- **WORK REQUEST**
Retype all of the data word for word, without pictures.

Records from a dataset:
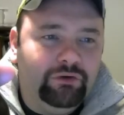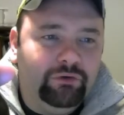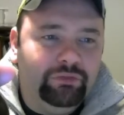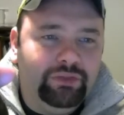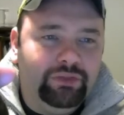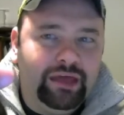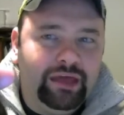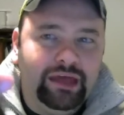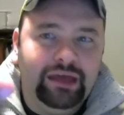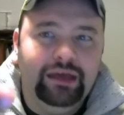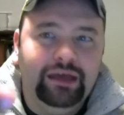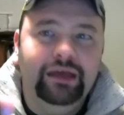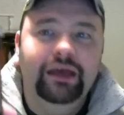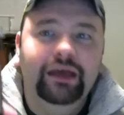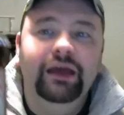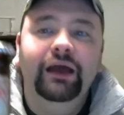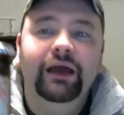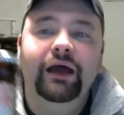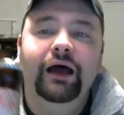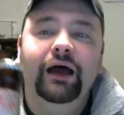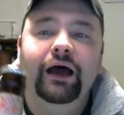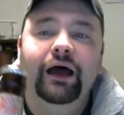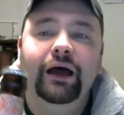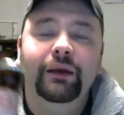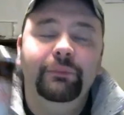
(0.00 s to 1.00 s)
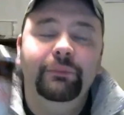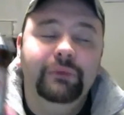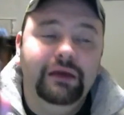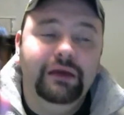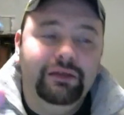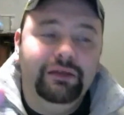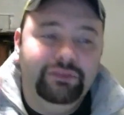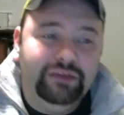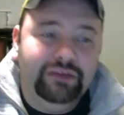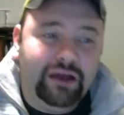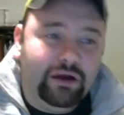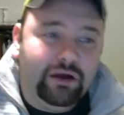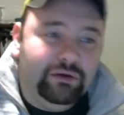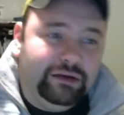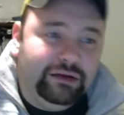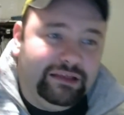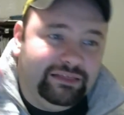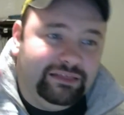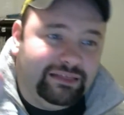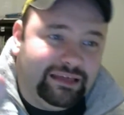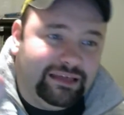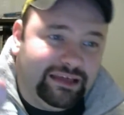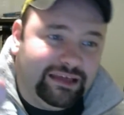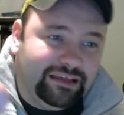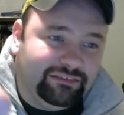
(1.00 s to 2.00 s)
on there. The only
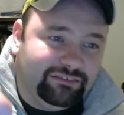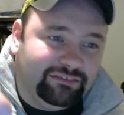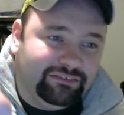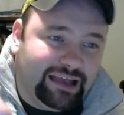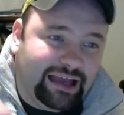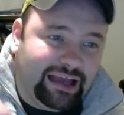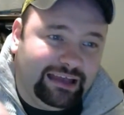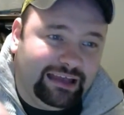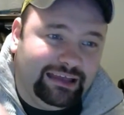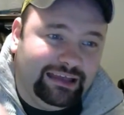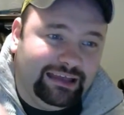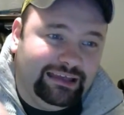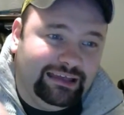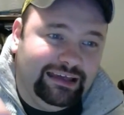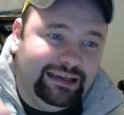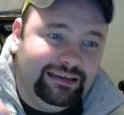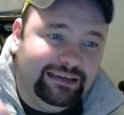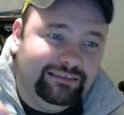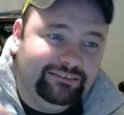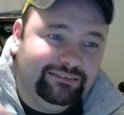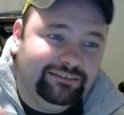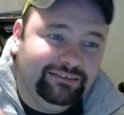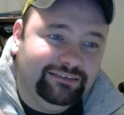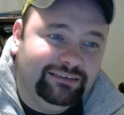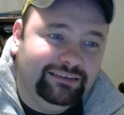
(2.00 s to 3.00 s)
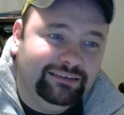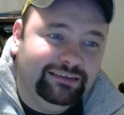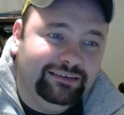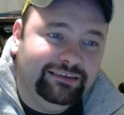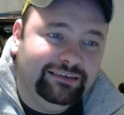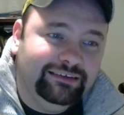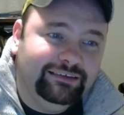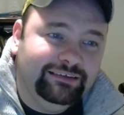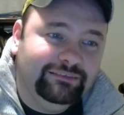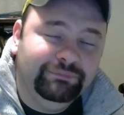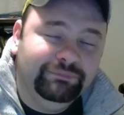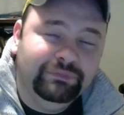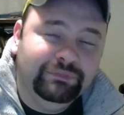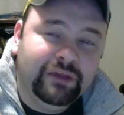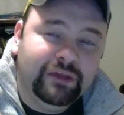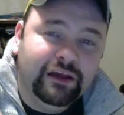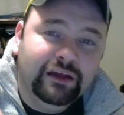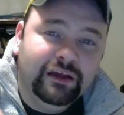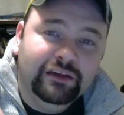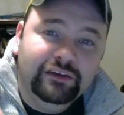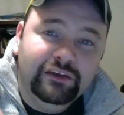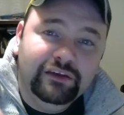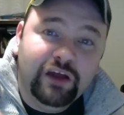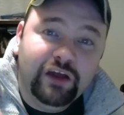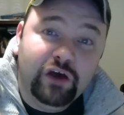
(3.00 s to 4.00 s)
thing it's lacking is
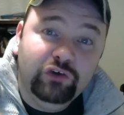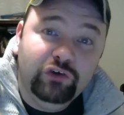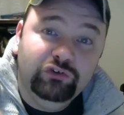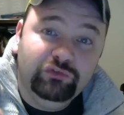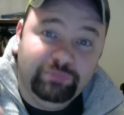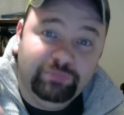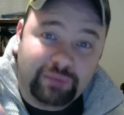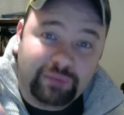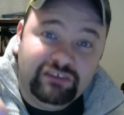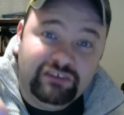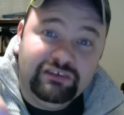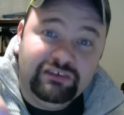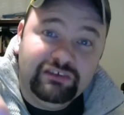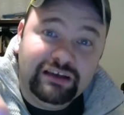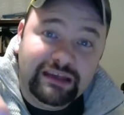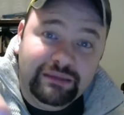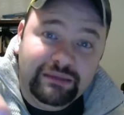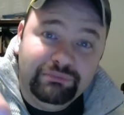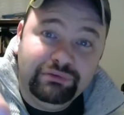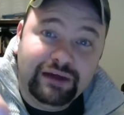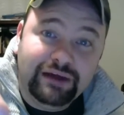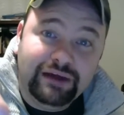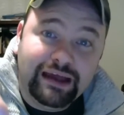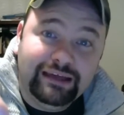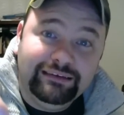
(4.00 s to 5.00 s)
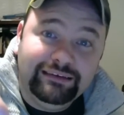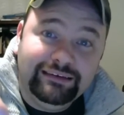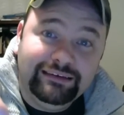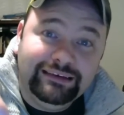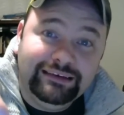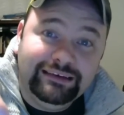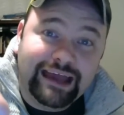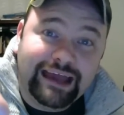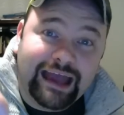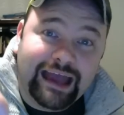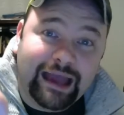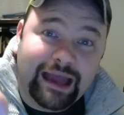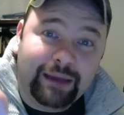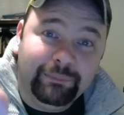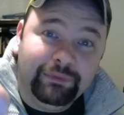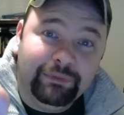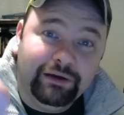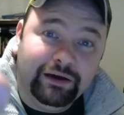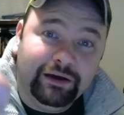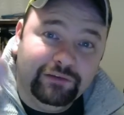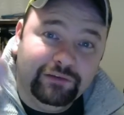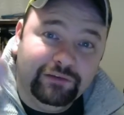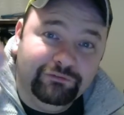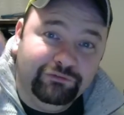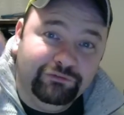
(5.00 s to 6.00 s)
no specially branded cap,
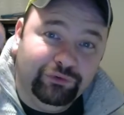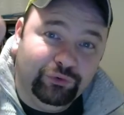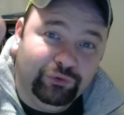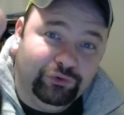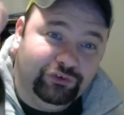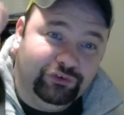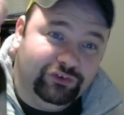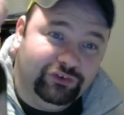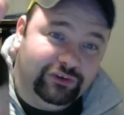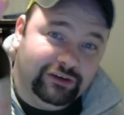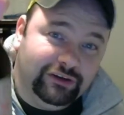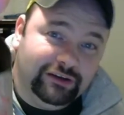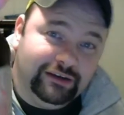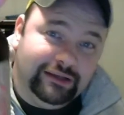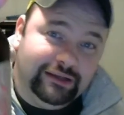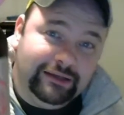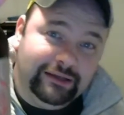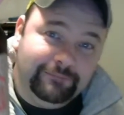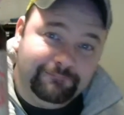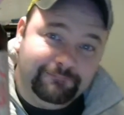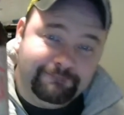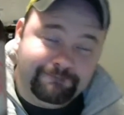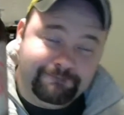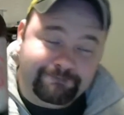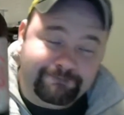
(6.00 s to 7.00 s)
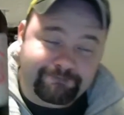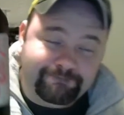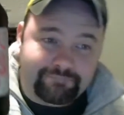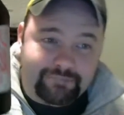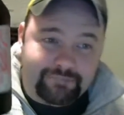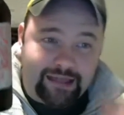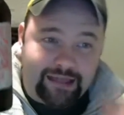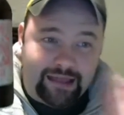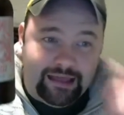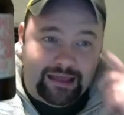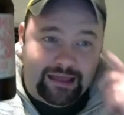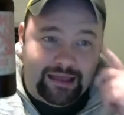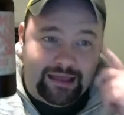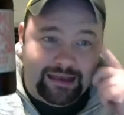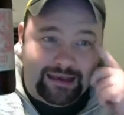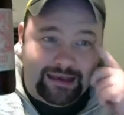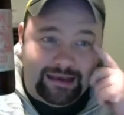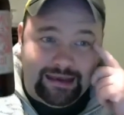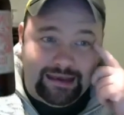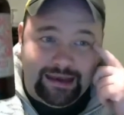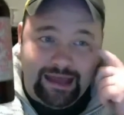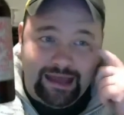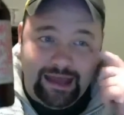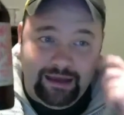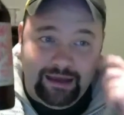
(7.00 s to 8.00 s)
unfortunately.
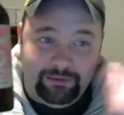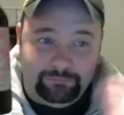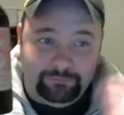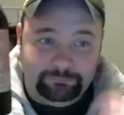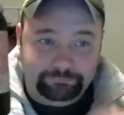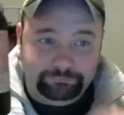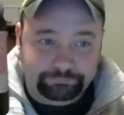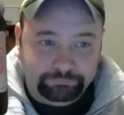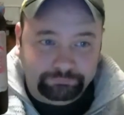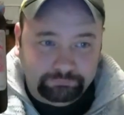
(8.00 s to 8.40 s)
Now,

- **ANSWER SPACE**
(0.00 s to 1.00 s)
(1.00 s to 2.00 s)
on there. The only
(2.00 s to 3.00 s)
(3.00 s to 4.00 s)
thing it's lacking is
(4.00 s to 5.00 s)
(5.00 s to 6.00 s)
no specially branded cap,
(6.00 s to 7.00 s)
(7.00 s to 8.00 s)
unfortunately.
(8.00 s to 8.40 s)
Now,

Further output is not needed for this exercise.